The successfully produced cytochrome b5 nanoprobe (with confirmed pMet incorporation by mass spectrometry) stimulates the catalytical activity of P450 2B4 when reconstituted with NADPH:P450 oxidoreductase in vitro in dilauroylphosphatidylcholine (DLPC) vesicles. The cross-linking was carried out in similar reconstituted system without NADPH:P450 oxidoreductase, and at least three products were separated on 1D SDS-PAGE. The molar ratio of P450 to cytochrome b5 in each complex was estimated using the above-mentioned combination of methods as 1:1, 1:2 and 2:1.
The results demonstrate the utility of cytochrome b5 nanoprobe to study the interactions in MFO system. Using this nanoprobe, heterodimer with P450 2B4 and in addition also heterooligomers were identified, suggesting rather complex interactions of both proteins in this system that suppose the formation of such multimeric structures in the membrane of endoplasmic reticulum.
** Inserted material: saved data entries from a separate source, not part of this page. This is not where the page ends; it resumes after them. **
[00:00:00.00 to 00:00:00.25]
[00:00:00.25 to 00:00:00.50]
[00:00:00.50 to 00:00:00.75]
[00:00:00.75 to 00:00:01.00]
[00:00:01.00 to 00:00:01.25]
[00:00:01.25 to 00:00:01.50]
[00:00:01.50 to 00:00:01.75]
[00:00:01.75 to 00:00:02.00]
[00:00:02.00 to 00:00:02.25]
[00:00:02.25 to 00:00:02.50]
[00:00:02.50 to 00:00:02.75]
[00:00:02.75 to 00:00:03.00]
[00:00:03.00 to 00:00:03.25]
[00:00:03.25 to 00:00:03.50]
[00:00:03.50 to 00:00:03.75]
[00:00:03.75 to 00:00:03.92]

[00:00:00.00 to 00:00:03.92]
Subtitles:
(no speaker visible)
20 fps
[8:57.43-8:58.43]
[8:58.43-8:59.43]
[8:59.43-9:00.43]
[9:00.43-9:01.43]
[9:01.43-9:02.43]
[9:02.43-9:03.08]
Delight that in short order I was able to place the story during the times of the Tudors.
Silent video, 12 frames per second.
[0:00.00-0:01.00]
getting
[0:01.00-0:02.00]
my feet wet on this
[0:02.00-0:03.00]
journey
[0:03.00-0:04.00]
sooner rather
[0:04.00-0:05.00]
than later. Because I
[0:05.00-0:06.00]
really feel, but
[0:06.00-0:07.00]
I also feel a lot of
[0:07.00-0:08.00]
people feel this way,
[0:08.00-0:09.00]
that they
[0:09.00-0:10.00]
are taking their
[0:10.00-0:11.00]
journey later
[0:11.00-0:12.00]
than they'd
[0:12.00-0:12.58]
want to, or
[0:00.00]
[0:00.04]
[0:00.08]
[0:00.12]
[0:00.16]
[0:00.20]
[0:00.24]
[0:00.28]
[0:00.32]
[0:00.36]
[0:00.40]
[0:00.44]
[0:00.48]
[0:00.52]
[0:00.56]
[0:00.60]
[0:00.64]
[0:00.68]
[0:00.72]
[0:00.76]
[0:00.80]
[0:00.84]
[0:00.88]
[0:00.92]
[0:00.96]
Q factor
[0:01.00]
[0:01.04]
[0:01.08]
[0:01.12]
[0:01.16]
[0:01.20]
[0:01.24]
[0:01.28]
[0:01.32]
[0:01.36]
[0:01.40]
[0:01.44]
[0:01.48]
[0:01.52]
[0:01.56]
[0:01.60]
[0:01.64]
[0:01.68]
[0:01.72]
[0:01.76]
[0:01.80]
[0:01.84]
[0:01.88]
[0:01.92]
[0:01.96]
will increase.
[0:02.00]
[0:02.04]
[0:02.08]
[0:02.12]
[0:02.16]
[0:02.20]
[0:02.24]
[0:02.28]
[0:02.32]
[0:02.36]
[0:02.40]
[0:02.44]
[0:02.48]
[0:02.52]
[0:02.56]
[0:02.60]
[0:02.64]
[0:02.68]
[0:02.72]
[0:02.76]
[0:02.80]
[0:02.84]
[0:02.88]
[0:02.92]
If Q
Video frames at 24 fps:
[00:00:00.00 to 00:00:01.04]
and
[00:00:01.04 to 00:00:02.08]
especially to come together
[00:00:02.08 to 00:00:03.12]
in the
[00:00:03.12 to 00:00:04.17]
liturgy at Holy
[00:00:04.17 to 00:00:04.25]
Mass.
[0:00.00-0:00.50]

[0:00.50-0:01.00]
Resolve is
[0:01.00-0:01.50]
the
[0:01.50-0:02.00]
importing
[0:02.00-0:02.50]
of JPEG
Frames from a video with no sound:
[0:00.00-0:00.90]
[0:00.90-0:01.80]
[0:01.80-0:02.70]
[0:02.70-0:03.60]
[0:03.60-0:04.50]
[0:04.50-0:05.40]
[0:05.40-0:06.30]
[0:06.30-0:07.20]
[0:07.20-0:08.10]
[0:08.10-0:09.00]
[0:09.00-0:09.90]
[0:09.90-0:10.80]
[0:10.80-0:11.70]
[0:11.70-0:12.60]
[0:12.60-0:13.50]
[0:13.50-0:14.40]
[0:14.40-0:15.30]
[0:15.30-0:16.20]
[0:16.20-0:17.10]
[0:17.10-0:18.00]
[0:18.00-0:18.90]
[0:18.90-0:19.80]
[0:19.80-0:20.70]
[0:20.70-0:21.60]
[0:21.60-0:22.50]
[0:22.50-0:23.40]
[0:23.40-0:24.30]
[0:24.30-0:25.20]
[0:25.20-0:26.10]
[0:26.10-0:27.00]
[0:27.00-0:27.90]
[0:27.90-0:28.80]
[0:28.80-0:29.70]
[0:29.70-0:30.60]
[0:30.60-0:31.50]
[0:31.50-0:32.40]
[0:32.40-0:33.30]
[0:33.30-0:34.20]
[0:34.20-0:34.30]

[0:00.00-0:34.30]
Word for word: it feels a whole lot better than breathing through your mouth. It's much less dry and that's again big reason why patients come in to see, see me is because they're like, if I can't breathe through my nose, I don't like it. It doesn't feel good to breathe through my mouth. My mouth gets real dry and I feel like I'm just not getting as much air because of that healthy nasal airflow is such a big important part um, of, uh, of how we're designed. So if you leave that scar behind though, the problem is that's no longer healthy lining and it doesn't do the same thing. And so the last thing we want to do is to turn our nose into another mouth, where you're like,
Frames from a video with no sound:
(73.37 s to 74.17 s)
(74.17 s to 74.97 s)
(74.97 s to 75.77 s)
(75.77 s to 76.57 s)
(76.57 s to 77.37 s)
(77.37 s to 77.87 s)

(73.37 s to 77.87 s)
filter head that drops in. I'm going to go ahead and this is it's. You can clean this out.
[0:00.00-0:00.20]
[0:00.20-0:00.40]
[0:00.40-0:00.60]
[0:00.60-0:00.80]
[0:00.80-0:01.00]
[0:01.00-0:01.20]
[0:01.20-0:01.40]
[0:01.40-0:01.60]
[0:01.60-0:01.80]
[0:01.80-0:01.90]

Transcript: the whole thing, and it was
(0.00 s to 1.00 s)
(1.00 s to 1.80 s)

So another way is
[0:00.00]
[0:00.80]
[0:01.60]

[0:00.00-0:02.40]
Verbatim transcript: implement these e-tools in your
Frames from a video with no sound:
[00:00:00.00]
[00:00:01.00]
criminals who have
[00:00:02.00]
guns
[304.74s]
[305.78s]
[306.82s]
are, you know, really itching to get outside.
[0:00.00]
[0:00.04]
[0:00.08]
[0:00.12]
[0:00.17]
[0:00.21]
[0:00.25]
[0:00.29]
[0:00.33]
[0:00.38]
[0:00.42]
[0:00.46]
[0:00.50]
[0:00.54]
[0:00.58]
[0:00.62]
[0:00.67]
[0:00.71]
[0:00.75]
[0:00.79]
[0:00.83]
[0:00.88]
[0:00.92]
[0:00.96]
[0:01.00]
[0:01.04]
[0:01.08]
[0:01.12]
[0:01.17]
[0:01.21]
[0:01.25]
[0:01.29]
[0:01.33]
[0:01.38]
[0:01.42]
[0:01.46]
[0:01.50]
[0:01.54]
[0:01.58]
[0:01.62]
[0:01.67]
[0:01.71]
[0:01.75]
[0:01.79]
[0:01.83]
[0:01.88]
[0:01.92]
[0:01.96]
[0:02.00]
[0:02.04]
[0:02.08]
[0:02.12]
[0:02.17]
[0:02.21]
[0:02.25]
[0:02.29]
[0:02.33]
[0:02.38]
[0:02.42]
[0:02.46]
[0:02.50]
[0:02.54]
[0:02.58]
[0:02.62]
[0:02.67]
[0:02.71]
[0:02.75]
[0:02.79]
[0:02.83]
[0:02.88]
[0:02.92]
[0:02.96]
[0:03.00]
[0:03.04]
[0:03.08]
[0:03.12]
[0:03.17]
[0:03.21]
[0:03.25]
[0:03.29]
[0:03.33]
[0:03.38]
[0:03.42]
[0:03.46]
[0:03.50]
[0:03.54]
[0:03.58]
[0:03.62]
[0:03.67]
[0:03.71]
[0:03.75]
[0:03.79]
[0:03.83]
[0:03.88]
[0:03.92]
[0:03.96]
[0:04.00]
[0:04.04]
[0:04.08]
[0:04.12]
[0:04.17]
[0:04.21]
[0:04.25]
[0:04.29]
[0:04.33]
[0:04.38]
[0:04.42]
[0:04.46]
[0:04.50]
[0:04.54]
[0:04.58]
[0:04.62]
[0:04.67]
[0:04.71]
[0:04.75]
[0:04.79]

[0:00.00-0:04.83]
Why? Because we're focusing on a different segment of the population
哺乳动物混合功能氧化酶(MFO)系统参与许多疏水性内源性化合物以及诸如药物和致癌物等外源性物质的羟基化反应。这个生物转化系统位于内质网的膜上,由细胞色素P - 450(P450)、NADPH:P450氧化还原酶和一个兼性成分细胞色素b5组成。了解MFO系统各个组分之间的相互作用对于理解该系统的结构与功能之间的关系至关重要,而这种关系最终决定了所产生代谢物(如解毒的外源性物质和/或活化的致癌物)的定性和定量模式。为了阐明MFO系统内相互作用的定量方面,我们采用了光引发交联方法。
使用细胞色素b5作为蛋白质纳米探针的光引发交联(在重组表达过程中将甲硫氨酸的氨基酸类似物(pMet)掺入细胞色素b5序列中)来定量其与功能性膜复合物中P450 2B4的相互作用。交联反应由紫外线照射引发,紫外线由pMet光不稳定的重氮基团形成高反应性的卡宾双自由基。这个双自由基能够共价结合附近的氨基酸并形成交联。细胞色素b5的甲硫氨酸96位于其催化结构域和膜结构域之间的连接区域,而甲硫氨酸126和131位于其膜结构域。采用几种方法(聚丙烯酰胺凝胶电泳、等电聚焦、埃德曼N端降解和氨基酸分析)的组合来表征形成的共价交联中P450 2B4与细胞色素b5的摩尔比,以定量它们的瞬时相互作用。
成功制备的细胞色素b5纳米探针(通过质谱确认了pMet的掺入)在体外与NADPH:P450氧化还原酶一起在二月桂酰磷脂酰胆碱(DLPC)囊泡中重构时,刺激了P450 2B4的催化活性。交联反应在没有NADPH:P450氧化还原酶的类似重构系统中进行,并且在一维SDS - PAGE上分离出至少三种产物。使用上述方法组合估计每个复合物中P450与细胞色素b5的摩尔比为1:1、1:2和2:1。
结果证明了细胞色素b5纳米探针在研究MFO系统相互作用中的实用性。使用这种纳米探针,鉴定出了与P450 2B4的异二聚体以及异寡聚体,这表明该系统中两种蛋白质的相互作用相当复杂,推测在内质网膜中形成了这种多聚体结构。